The home, which the Chronicle cannot name but is permitted to care for five children, was ranked ‘inadequate’ for a second time by Ofsted following a two-day inspection in July.
Due to the findings, a restriction of accommodation notice - which prevents other children being admitted to the home - has been served on the council and will not lift until improvements are noted.
A report, released this week, condemned staff for failing to act on the watchdog’s previous concerns - issued to the council a year ago just months after the local authority approved an estimated £1m for its creation, which included dirty bedrooms and broken beds - with ‘significant risks’ still being posed to children.
“There are widespread failures that mean the care and experiences of children and young people are poor,” it said.
“Steps to follow to reduce risks such as arson and knife crime do not consider the seriousness of the risks - this means that staff are not equipped to help protect children.
“Staff have made unhelpful decisions, such as allowing a child access to lighters when there has been an incident of attempted arson.
“Managers have failed to ensure that the steps to follow when children go missing from the home are clear, leading to inconsistencies in how staff respond when they go out looking for children and when they report them as missing to the police.

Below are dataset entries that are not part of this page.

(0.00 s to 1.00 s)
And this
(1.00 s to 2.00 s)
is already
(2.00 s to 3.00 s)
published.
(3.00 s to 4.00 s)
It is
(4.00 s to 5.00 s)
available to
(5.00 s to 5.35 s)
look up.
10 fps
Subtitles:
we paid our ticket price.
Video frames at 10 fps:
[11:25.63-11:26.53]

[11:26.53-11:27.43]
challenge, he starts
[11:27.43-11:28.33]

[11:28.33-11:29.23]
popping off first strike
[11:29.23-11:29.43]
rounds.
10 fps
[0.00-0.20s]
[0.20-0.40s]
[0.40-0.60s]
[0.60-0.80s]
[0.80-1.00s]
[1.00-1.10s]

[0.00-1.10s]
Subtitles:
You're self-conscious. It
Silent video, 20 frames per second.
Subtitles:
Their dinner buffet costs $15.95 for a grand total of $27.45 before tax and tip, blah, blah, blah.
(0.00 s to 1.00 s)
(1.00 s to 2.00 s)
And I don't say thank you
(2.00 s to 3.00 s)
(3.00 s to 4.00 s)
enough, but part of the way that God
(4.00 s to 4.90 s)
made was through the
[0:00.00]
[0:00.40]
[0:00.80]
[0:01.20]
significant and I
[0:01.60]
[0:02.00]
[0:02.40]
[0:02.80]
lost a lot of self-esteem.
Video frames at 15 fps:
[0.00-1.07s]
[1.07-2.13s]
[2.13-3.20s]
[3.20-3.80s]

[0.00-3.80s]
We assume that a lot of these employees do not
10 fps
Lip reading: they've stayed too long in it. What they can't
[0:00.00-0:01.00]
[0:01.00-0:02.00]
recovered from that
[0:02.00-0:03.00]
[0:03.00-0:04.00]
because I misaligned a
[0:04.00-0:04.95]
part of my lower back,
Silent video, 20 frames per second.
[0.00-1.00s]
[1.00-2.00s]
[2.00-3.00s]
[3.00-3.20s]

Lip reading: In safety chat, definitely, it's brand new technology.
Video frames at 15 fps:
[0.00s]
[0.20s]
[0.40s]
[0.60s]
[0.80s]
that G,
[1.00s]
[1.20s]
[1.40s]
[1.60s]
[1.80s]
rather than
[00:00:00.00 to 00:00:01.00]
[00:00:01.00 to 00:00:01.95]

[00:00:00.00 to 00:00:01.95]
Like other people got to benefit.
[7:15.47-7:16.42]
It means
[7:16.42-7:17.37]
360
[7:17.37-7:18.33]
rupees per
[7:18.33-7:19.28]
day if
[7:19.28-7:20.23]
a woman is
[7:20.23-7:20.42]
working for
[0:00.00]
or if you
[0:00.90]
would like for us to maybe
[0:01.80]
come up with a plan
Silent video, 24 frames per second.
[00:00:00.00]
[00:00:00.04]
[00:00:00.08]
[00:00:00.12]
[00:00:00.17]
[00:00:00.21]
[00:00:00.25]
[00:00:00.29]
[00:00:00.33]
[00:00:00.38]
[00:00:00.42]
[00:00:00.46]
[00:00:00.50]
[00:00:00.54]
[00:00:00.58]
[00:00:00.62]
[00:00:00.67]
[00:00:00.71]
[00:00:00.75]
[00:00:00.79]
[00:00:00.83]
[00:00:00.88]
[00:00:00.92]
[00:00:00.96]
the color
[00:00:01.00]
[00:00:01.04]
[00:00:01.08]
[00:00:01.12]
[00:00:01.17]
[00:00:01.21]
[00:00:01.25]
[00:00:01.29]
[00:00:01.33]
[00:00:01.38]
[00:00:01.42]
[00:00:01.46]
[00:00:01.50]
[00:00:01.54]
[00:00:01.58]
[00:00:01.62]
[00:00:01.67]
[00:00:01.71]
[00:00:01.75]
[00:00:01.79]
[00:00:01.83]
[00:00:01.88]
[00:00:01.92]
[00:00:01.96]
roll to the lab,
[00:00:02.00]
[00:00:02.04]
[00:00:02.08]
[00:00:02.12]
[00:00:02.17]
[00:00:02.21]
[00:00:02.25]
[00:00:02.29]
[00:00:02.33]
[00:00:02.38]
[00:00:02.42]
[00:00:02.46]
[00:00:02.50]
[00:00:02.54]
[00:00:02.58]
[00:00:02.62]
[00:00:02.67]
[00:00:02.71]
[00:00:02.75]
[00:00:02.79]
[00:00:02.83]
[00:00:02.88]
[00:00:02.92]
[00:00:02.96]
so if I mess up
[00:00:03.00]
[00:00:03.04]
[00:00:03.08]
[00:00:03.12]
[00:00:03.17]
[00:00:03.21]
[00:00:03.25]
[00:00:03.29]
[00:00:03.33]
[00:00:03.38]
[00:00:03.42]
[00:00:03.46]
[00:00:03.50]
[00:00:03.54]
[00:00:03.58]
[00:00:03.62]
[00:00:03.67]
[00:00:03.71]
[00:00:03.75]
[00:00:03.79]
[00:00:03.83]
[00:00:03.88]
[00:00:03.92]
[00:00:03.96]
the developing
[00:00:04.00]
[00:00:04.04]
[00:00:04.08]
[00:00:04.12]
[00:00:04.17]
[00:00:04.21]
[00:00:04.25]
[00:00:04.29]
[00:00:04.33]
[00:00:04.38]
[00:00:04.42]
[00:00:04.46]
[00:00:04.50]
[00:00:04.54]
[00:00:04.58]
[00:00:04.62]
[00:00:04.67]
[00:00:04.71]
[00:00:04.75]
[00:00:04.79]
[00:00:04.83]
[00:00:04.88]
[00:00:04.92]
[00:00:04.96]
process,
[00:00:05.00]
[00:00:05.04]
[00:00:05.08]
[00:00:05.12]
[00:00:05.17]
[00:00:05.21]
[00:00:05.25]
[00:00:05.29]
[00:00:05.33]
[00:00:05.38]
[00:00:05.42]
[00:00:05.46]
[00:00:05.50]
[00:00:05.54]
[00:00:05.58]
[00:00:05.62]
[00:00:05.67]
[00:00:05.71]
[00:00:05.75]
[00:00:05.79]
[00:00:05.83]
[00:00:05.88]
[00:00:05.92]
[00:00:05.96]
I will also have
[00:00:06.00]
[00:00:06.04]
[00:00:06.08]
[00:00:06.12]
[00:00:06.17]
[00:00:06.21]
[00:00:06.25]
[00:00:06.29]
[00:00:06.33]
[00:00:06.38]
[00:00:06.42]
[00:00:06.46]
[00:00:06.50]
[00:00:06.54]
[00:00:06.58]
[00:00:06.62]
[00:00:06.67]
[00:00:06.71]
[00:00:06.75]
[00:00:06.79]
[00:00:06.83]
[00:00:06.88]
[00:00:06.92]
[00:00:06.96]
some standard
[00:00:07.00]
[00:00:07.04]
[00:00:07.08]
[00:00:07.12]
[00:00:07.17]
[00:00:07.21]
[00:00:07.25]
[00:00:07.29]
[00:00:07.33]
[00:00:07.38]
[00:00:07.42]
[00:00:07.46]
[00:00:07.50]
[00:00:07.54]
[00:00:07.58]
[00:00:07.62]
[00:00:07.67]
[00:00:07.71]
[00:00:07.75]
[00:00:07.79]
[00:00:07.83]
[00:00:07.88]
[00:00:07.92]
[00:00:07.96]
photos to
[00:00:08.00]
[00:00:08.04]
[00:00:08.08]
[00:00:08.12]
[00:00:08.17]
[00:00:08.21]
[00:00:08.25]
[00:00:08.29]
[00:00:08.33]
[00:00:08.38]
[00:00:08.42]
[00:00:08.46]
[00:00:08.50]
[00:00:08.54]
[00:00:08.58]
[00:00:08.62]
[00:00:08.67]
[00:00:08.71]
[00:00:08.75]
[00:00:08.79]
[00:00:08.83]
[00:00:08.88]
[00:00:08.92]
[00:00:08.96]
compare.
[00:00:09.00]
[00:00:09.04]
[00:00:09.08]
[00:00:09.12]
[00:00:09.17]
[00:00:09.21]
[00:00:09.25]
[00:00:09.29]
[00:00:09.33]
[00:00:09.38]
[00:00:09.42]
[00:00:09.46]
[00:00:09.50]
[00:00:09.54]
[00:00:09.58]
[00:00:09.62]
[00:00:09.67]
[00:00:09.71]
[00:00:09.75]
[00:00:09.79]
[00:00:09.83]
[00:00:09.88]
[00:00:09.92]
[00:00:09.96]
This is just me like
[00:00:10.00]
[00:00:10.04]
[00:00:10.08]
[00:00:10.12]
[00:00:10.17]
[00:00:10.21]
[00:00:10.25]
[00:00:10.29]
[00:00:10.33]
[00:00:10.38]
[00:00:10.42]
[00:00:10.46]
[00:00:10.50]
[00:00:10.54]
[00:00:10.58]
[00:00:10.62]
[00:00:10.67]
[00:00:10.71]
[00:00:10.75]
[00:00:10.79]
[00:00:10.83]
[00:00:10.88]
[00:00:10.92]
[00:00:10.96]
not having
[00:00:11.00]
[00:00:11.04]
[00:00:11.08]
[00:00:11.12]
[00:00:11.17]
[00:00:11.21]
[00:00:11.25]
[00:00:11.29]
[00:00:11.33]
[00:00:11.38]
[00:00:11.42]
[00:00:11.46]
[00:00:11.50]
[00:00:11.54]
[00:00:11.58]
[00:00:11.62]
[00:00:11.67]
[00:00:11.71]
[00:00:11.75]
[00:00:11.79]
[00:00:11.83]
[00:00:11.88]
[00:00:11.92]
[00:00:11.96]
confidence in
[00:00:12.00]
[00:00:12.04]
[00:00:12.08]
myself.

“Due to insufficient action from staff, there has been one incident which has led to a child being at risk of harm in the community.”
The home had been without a registered manager since June 15, but an acting manager was in place before the role was taken over permanently on July 22.
A lack of night-time supervision was also questioned, as well as staff members’ use of restraint and how such occurrences have not been properly recorded.
“In one case, records show inconsistent information about how a child was held and it is unclear if the child was held by the wrist or if they were lowered to the floor,” it added.
“Records lack evidence of any debrief with staff and children - this puts children at risk of reoccurring incidents of restraint.
“Senior leaders and managers moved a child into the home despite an assessment, carried out by the acting manager, which found that this was an unsuitable match with other children already living in the home.
“This, combined with ineffective oversight by the acting manager, has had a detrimental effect on the experiences of the child and on other children living in the home.
“The quality of care that children experience has also declined - staff have not received training to manage all known risks to children shared at the point of admission.
“Documents such as incident records, risk assessments, including those involving criminal activity, use of knives to threaten, and missing-from-home reports lack monitoring and evaluation to prevent further occurrences and improve practice.
“Leaders and the acting manager have failed to report incidents considered serious to Ofsted.
‘We have issued a restriction of accommodation notice to prevent other children being admitted to the home while the provider improves the experiences of children.”
Last year, service bosses at the council said they were ‘wholly committed’ and accepted ‘full responsibility’ for the failings.
Coun Trevor Cave, cabinet spokesperson for children’s services, told the Chronicle this week the findings were ‘unacceptable’.
“We want young people in our care to feel safe and have opportunities to live fulfilling lives - this is our priority.
“A second inadequate Ofsted judgement is both unacceptable and disappointing.
“Significant improvements have been made at the home, but conditions for maintaining and building on this haven't been in place.
“The action plan focuses on making sure that the home is a good place for young people to live in the future. We'll have a structure in place to, wherever possible, make sure that this does not happen again.
“We'll track performance with review meetings and cabinet member briefings, as well as undertake unannounced visits to the home.”